→ THE PROBLEM
Could you print exactly the lines of the listing below, starting at the line that has "[146.61-147.61s]" and ending at the line that has "[0:08.00-0:09.00]", and only those lines?

→ RECORDS SHOWN

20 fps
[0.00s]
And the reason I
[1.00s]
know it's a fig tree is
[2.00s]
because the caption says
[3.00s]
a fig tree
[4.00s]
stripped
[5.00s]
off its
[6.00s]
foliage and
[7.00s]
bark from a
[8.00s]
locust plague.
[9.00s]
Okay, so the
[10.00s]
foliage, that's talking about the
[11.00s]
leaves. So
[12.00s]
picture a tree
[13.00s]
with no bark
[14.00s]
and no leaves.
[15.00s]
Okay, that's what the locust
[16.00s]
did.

...

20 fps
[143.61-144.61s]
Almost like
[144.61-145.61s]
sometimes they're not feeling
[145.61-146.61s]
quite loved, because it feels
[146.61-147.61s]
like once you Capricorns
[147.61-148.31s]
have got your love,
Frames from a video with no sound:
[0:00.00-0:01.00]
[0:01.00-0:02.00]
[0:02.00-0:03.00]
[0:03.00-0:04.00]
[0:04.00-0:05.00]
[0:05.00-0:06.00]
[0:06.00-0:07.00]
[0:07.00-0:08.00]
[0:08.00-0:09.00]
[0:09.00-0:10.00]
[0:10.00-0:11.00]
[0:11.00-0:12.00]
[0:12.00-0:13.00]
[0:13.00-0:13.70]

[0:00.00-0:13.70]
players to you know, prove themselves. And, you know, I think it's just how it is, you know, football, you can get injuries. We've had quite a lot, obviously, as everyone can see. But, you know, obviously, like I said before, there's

* * *

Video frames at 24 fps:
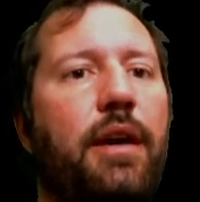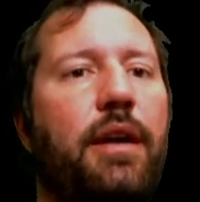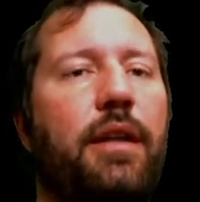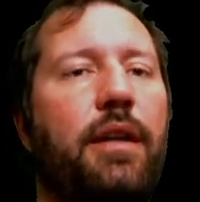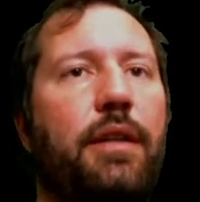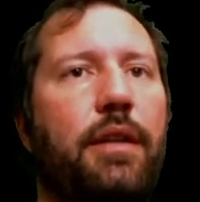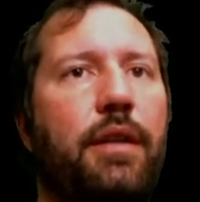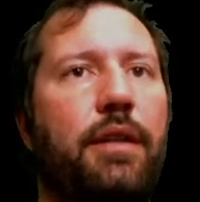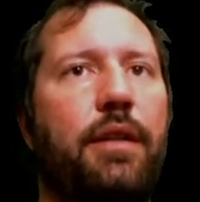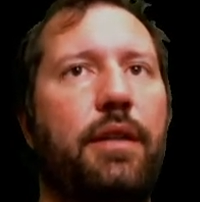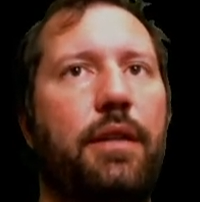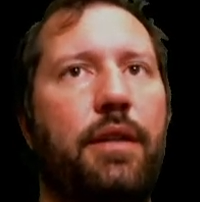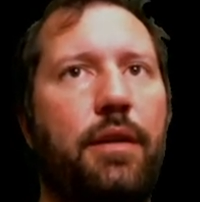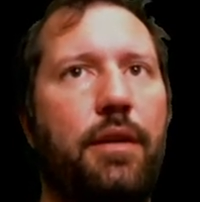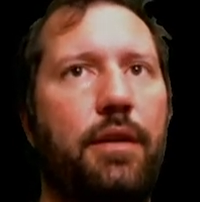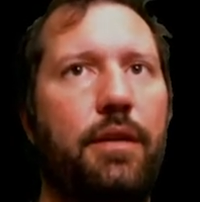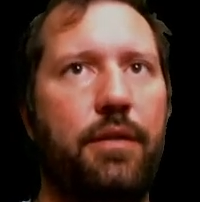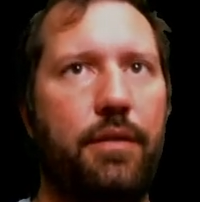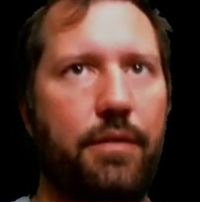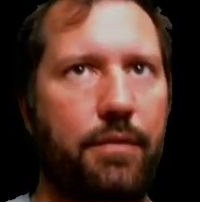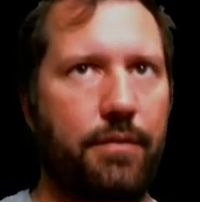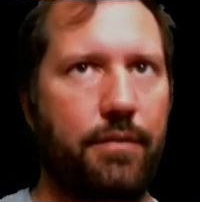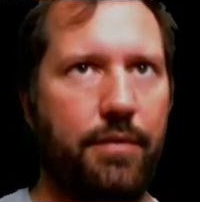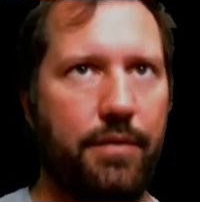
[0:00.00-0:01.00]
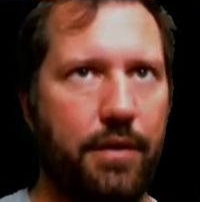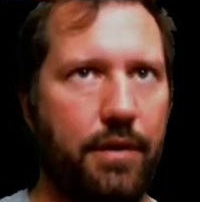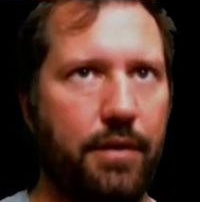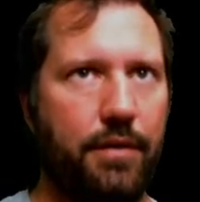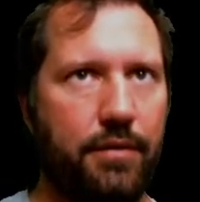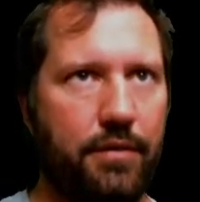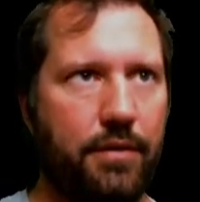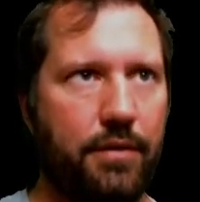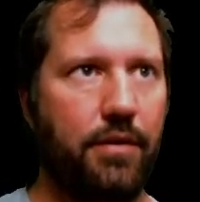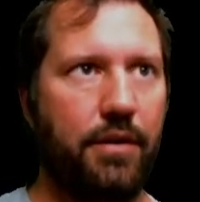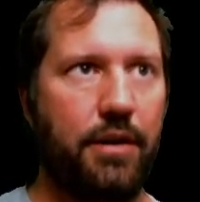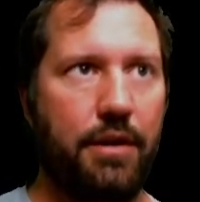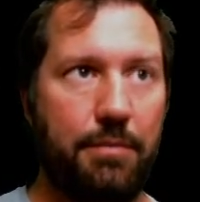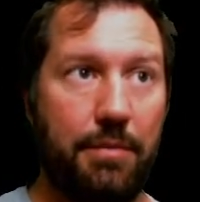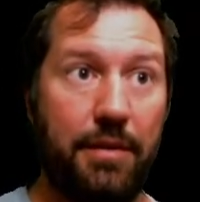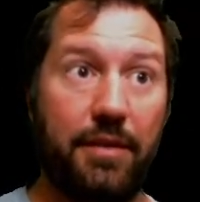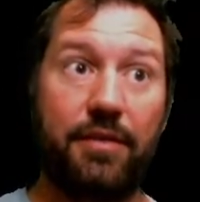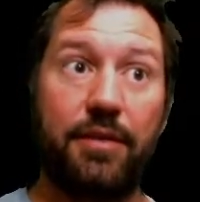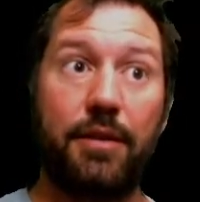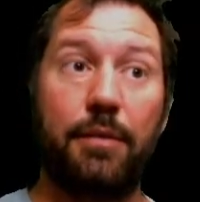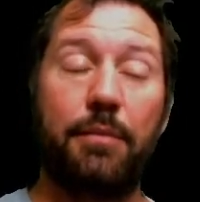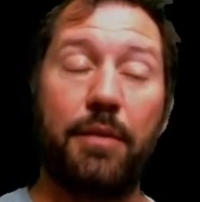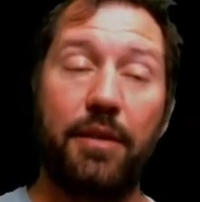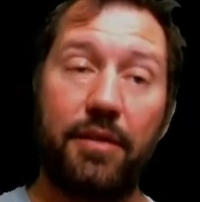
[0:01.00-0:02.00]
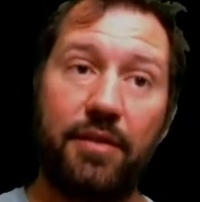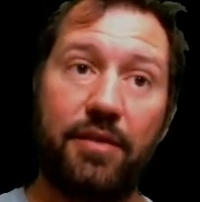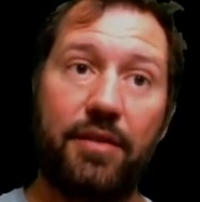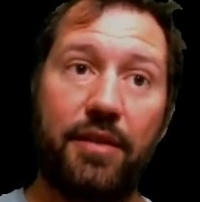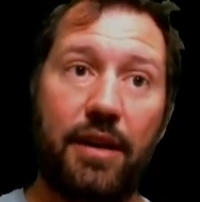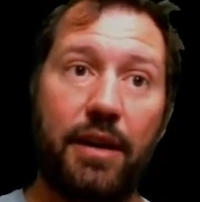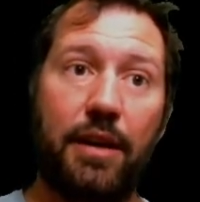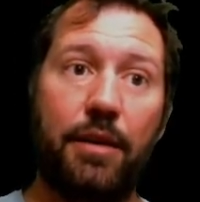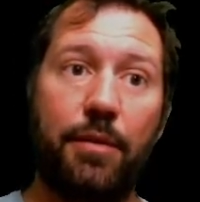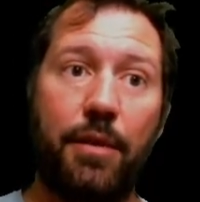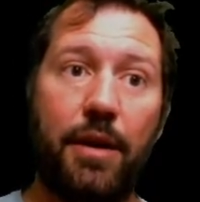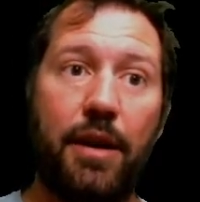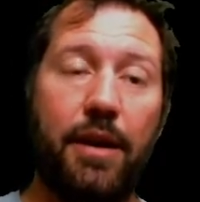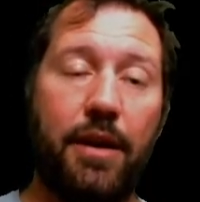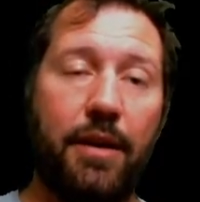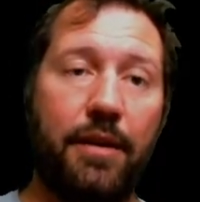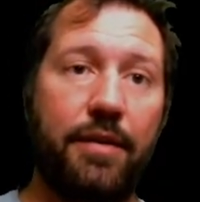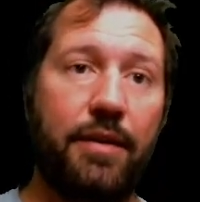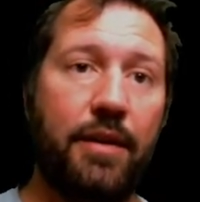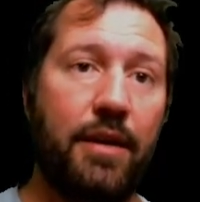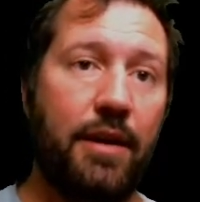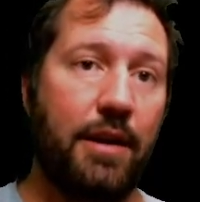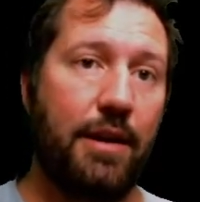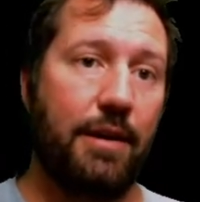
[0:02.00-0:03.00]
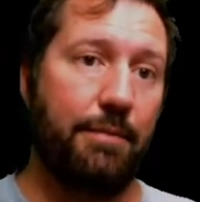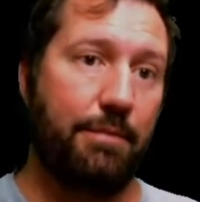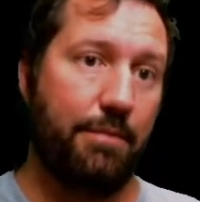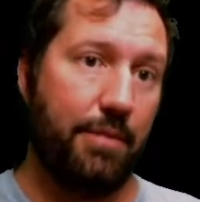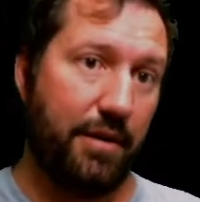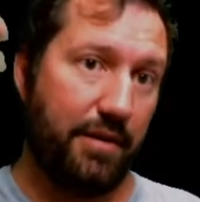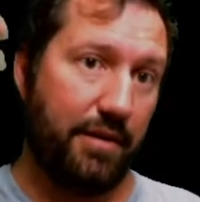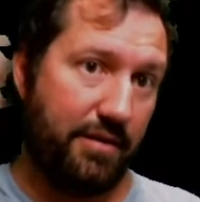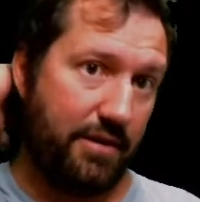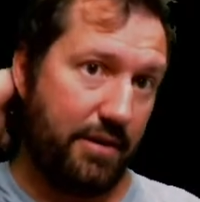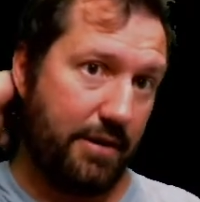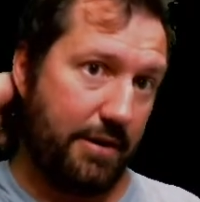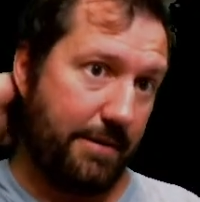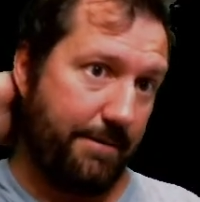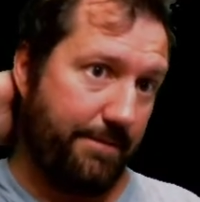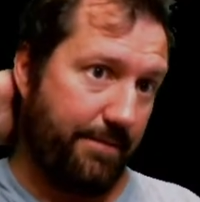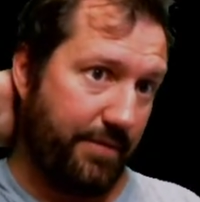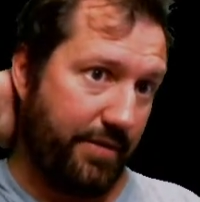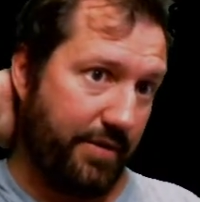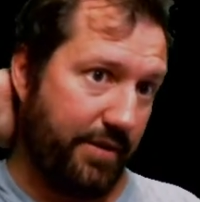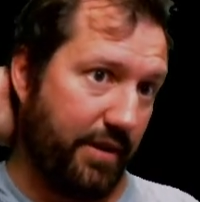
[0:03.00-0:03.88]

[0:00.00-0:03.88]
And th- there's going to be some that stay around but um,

→ SOLUTION
[146.61-147.61s]
like once you Capricorns
[147.61-148.31s]
have got your love,
Frames from a video with no sound:
[0:00.00-0:01.00]
[0:01.00-0:02.00]
[0:02.00-0:03.00]
[0:03.00-0:04.00]
[0:04.00-0:05.00]
[0:05.00-0:06.00]
[0:06.00-0:07.00]
[0:07.00-0:08.00]
[0:08.00-0:09.00]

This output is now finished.